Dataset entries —
====================

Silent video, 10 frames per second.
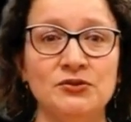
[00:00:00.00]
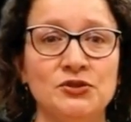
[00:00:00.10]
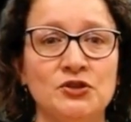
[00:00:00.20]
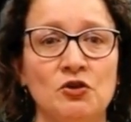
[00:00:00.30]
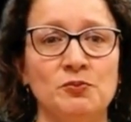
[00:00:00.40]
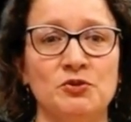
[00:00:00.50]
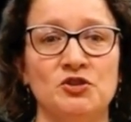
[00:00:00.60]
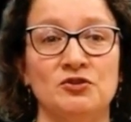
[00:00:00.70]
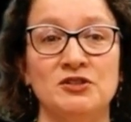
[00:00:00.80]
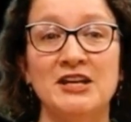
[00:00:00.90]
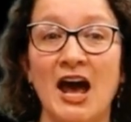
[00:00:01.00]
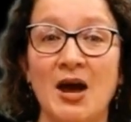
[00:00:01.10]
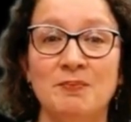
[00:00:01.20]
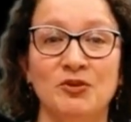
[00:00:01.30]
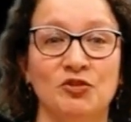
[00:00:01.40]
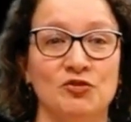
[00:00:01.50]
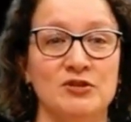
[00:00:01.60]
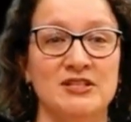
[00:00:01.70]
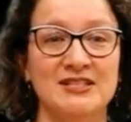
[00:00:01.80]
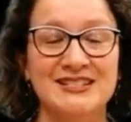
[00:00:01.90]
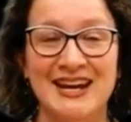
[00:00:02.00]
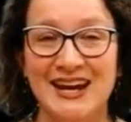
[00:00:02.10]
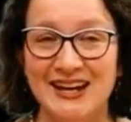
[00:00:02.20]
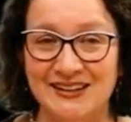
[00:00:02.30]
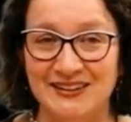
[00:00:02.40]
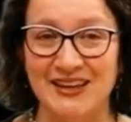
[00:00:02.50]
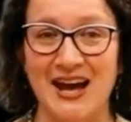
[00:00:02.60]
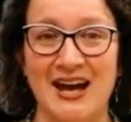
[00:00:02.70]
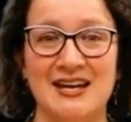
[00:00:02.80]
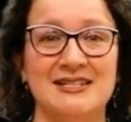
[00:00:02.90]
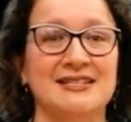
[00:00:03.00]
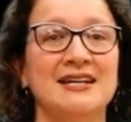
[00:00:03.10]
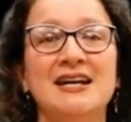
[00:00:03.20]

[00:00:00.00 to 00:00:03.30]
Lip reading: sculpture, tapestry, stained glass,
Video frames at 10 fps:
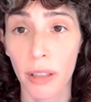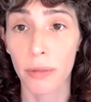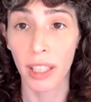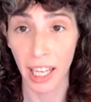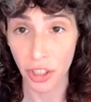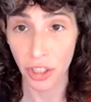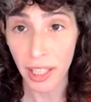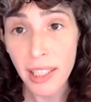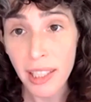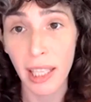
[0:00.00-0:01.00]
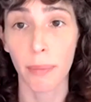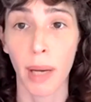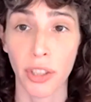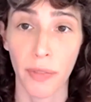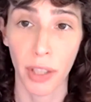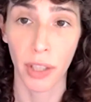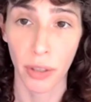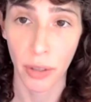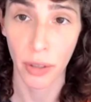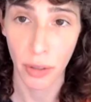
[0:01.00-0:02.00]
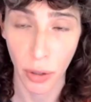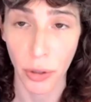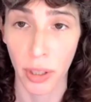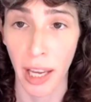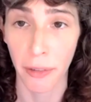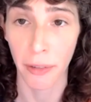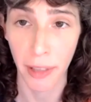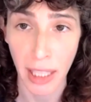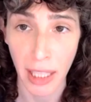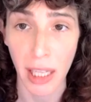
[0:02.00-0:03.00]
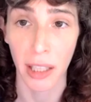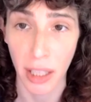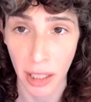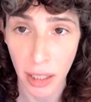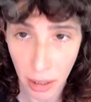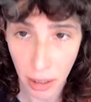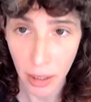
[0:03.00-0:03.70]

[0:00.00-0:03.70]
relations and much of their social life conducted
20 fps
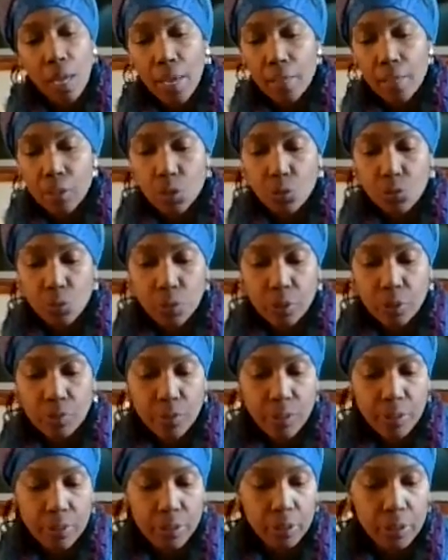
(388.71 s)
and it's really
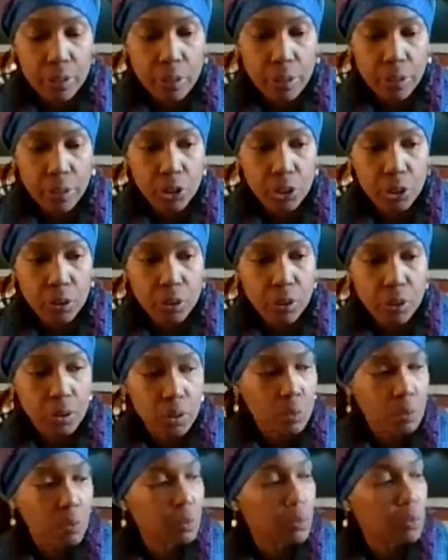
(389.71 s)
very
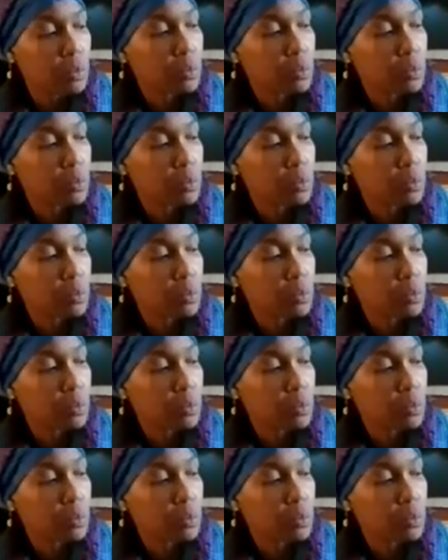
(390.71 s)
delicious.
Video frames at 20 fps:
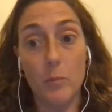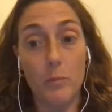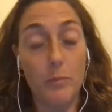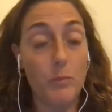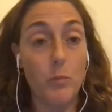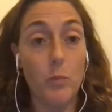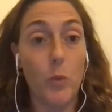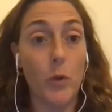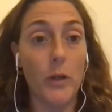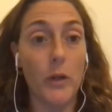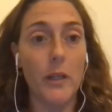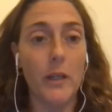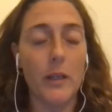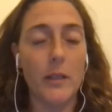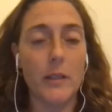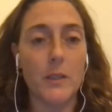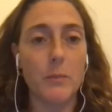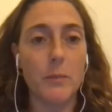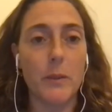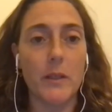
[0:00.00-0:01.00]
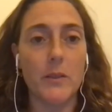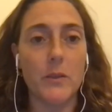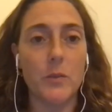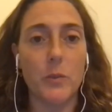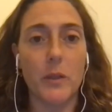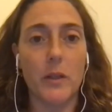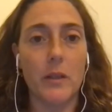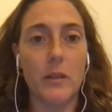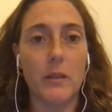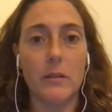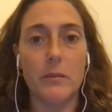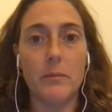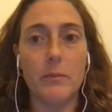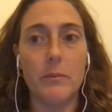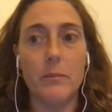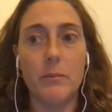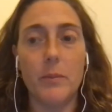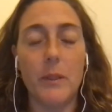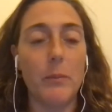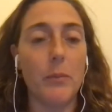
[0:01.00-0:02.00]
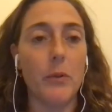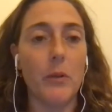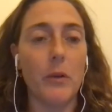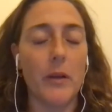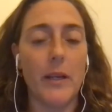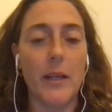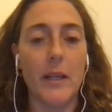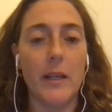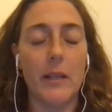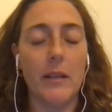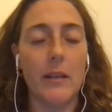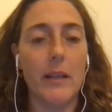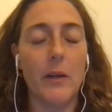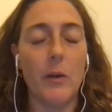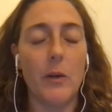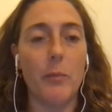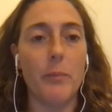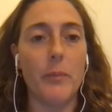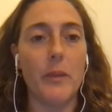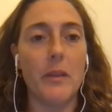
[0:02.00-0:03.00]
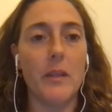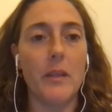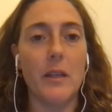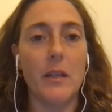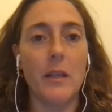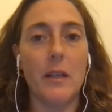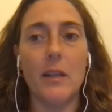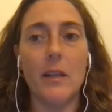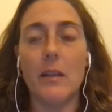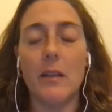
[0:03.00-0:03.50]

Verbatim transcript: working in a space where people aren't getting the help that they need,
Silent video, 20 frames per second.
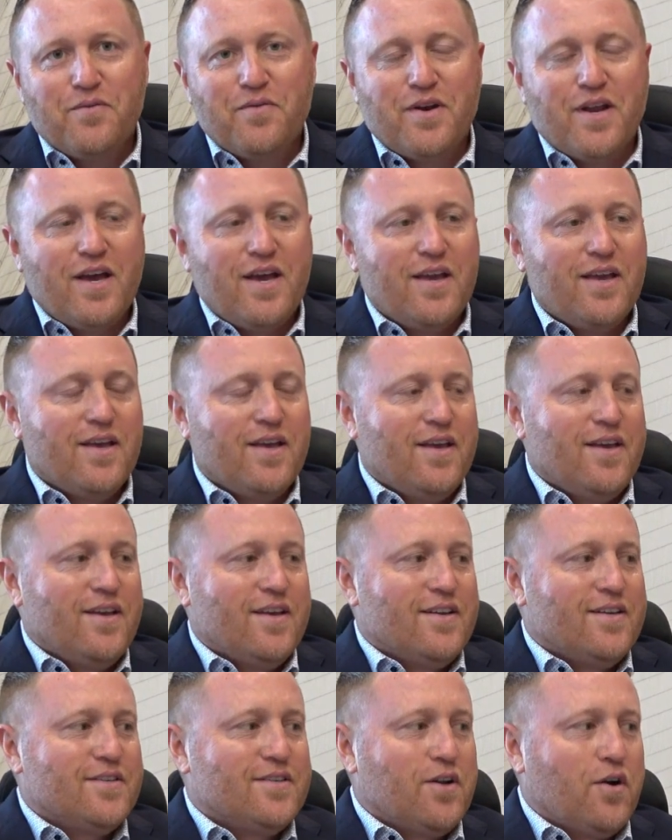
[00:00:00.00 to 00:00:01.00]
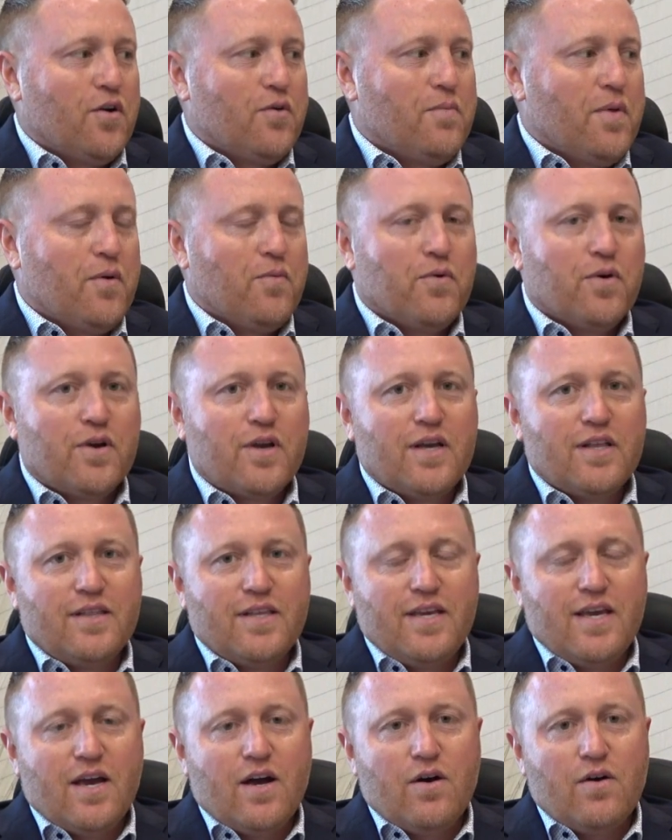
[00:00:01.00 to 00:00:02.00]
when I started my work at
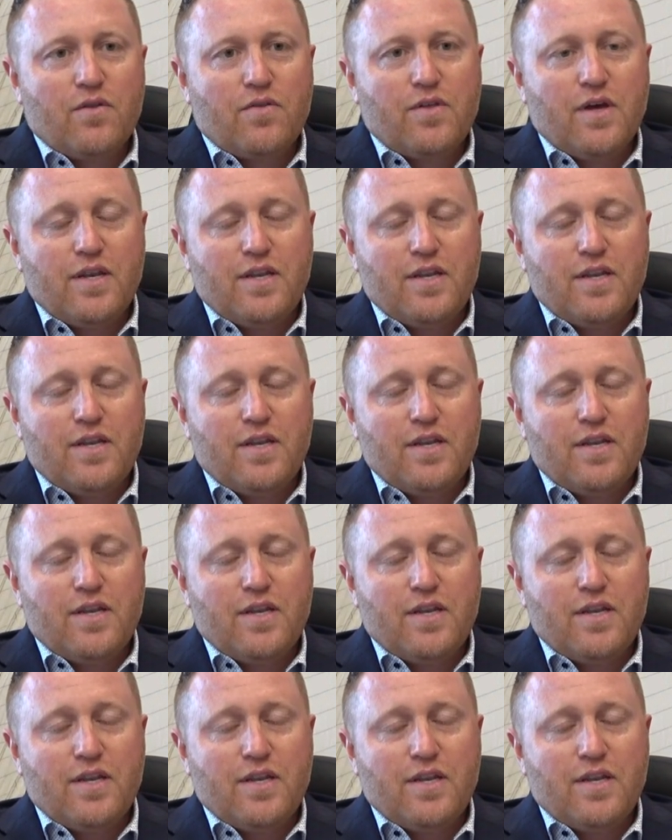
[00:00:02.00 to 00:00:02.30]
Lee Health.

====================

The lines to copy are those above that contain "second".

ANSWER FOR THIS EXERCISE —
Silent video, 10 frames per second.
Silent video, 20 frames per second.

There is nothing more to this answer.